Viteri perdió la elección del pasado 5 de febrero: logró el 30,31 % de los votos; mientras que Aquiles Álvarez, del movimiento Revolución Ciudadana, obtuvo el 39,75 %. González, asimismo, alcanzó el 25,53 %; y Marcela Aguiñaga, del correísmo, llegó al 34,40 %. Estos datos constan en el sistema del Consejo Nacional Electoral (CNE) con corte a las 14:00.
Con ello, el PSC perdió la hegemonía política que mantenía desde 1992. Ese año, León Febres-Cordero (LFC) y Nicolás Lapentti ganaron la Alcaldía de Guayaquil y la Prefectura del Guayas, respectivamente. Jaime Nebot reemplazó a LFC en el 2000 y se quedó por 19 años; mientras que Lapentti estuvo 17 años en el cargo y lo reemplazó Jimmy Jairala, de Centro Democrático, que estuvo por dos periodos.
Viteri llegó a la Alcaldía en el 2019, con el 52,60 % de los votos, en tanto que el PSC recuperó la Prefectura con Carlos Luis Morales, que obtuvo el 47,87 %. González era la candidata a la Viceprefectura y lo reemplazó cuando él murió, en el 2020.
El académico y exlegislador César Montúfar analiza los resultados en un contexto nacional. “Lo que pasó en Guayaquil y Guayas es parte de una situación nacional, que es un nuevo ascenso del correísmo como fuerza política.
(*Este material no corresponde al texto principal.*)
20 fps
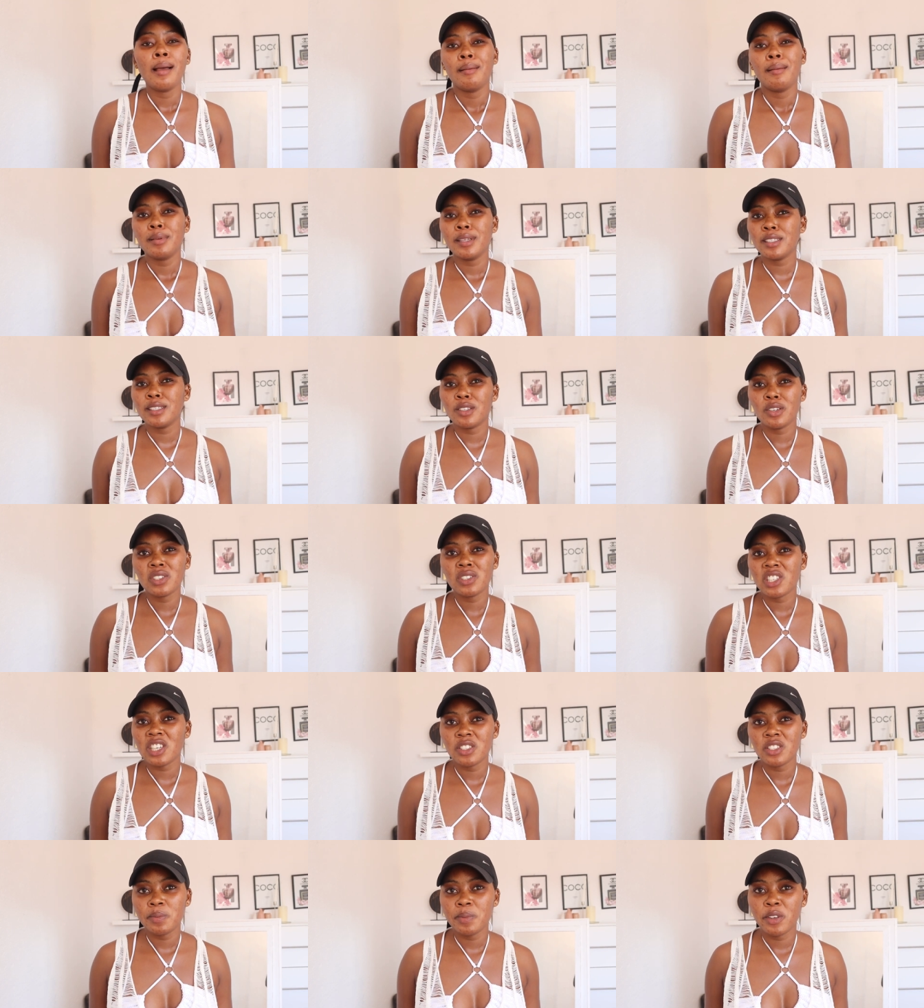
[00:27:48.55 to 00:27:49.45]
please don't
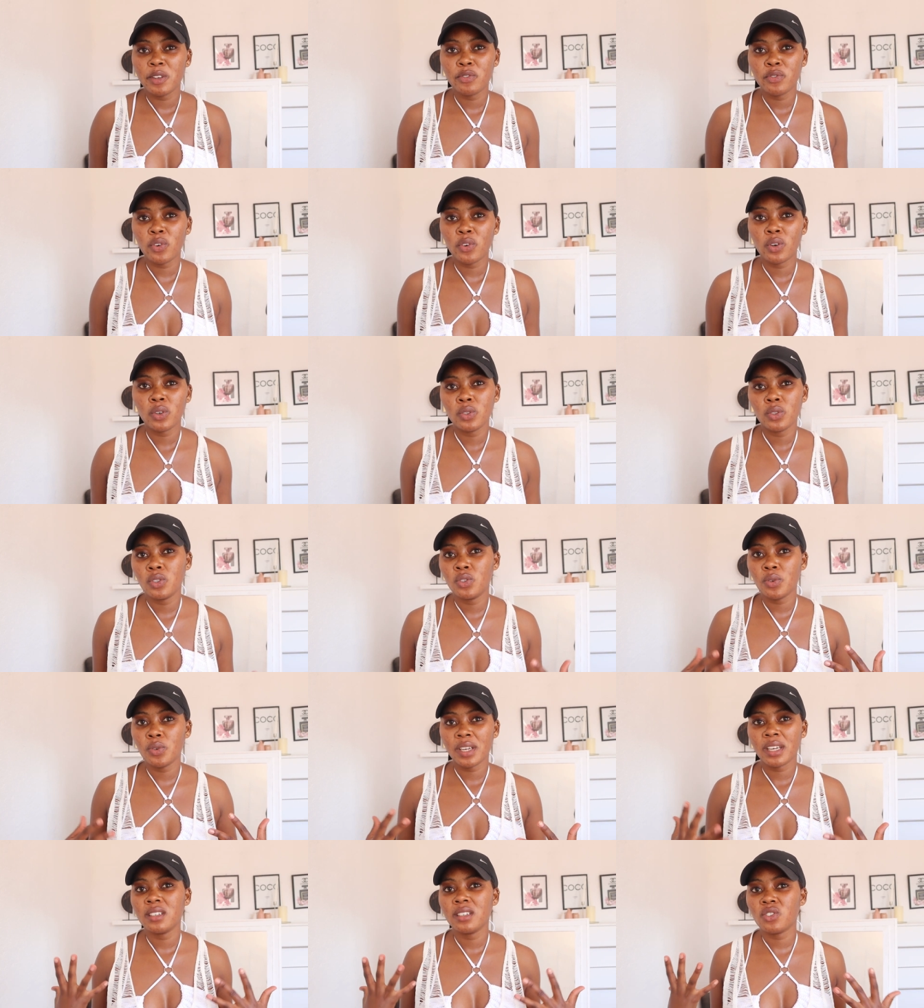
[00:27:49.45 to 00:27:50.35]
judge me for
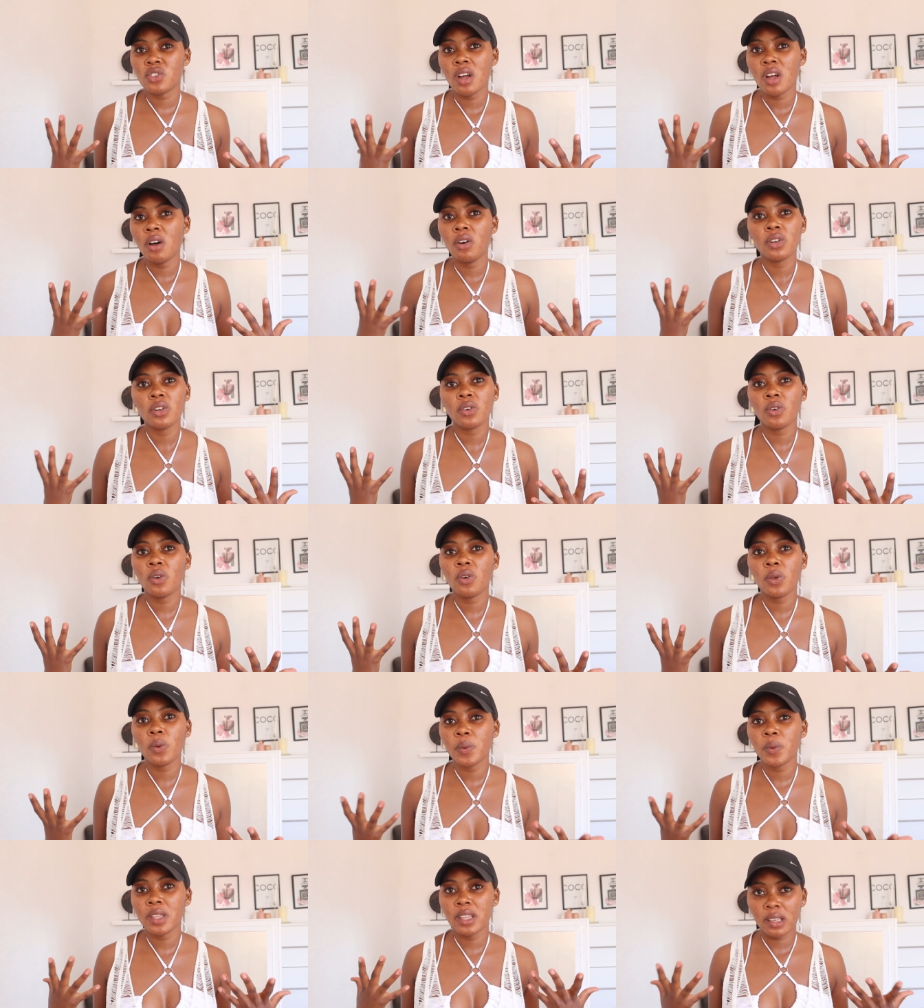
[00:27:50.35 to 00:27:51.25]
doing a try on
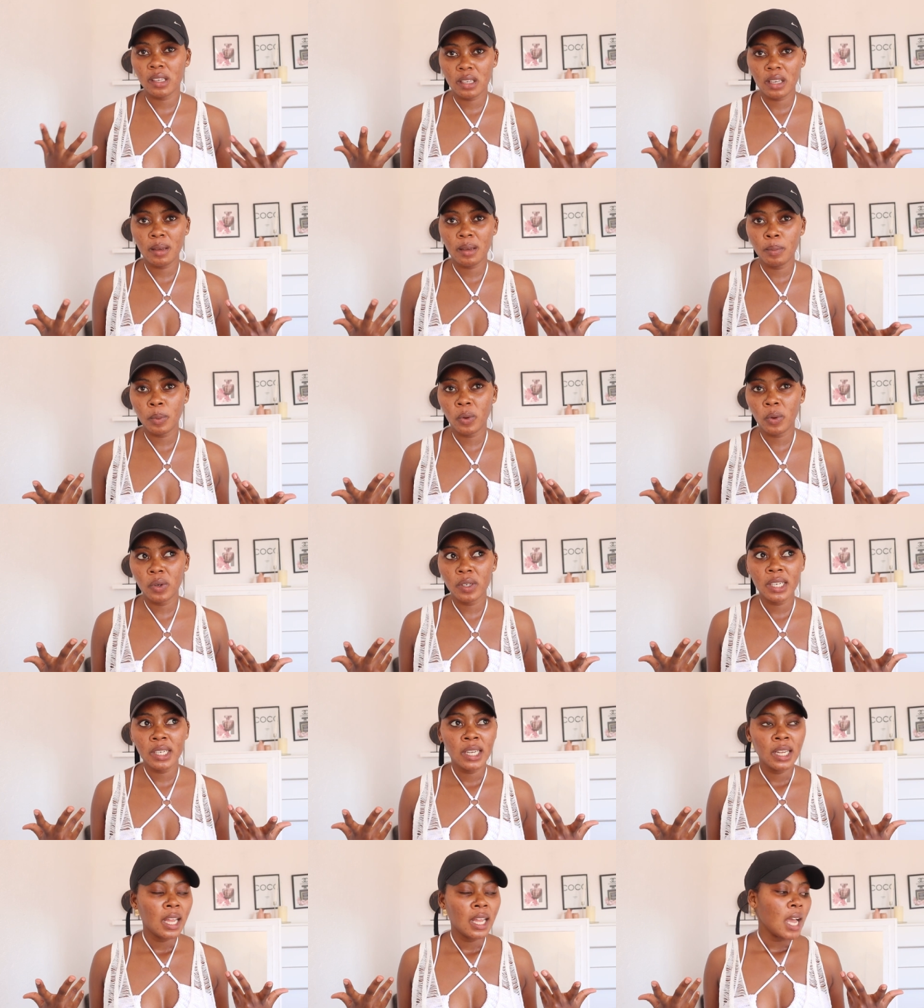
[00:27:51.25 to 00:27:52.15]
haul with a cap on.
Esto se debe a los errores y a la indecisión del Gobierno de Guillermo Lasso. Lasso llegó al poder con un mandato, que era desmontar la estructura correísta del Estado, avanzar en la lucha anticorrupción, generar una propuesta alternativa para el país no solo económica ni política, y no cumplió en nada de eso. Mire en el tema anticorrupción: todos los líderes del correísmo, Jorge Glas, Alexis Mera, Rafael Correa, gozan de impunidad”, reflexiona.
Claro que el “modelo socialcristiano” ya estaba desgastado, refiere. Pero “si es que no hubiese habido una fuerza emergente, quizás la hegemonía del PSC se habría mantenido”, dice.
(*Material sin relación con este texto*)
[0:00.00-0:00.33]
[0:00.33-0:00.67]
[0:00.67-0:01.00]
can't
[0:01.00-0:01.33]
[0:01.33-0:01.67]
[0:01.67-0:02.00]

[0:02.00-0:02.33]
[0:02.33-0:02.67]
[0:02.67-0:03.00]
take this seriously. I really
Para el consultor Carlos Ferrín, que fue asesor de la primera campaña de Viteri en el 2019, hay cuatro factores que incidieron en la derrota de Viteri y, en general, del PSC: la mala gestión municipal, una oposición organizada, el desgrane interno del partido y una campaña poco eficiente.
“Hay un antes y un después en la administración socialcristiana que tuvo que ver con la pandemia. Guayaquil estuvo bajo fuego por las afectaciones del COVID-19, y la alcaldesa fue muy protagonista; tuvo una suma de malas decisiones al inicio que le costaron mucho de su aceptación y popularidad, que generó una crisis que la fue llevando a un personaje que luego no pudo dejar: la mujer empoderada de gafas, luchadora, sin poses, con tenis y pantalones caqui. Se quedó con todo lo bueno que generó ese marketing, y no lograron hacer propuestas más interesantes para la población”, refiere.
En cuanto a la oposición, Ferrín dice que esta “no se carcomió entre ella”. “En Guayaquil, cada candidato era un actor que ofrecía varias posibilidades. Jimmy Jairala era el pragmático que ofrecía la gran obra, el tren, y que se mantenga la obra social. Aquiles, el que decía lo que no funciona, y dio alternativas. Y, por último, Pedro Pablo Duart, que fue el pararrayos de los votos de Cynthia, que decía: ‘Yo sé cómo funciona esto, porque estuve adentro’ (…). Y un cuarto actor, que no se inscribió, que fue Cristina Reyes. Se creó un globo flotante de votos: Pedro Pablo se llevó los votos de los socialcristianos que no votarían por ningún correísta ni Jairala. Los votos de Jimmy y Aquiles fueron flotantes; el de Jimmy fue un voto útil. Toda la votación fue contra el régimen socialcristiano”, expresa.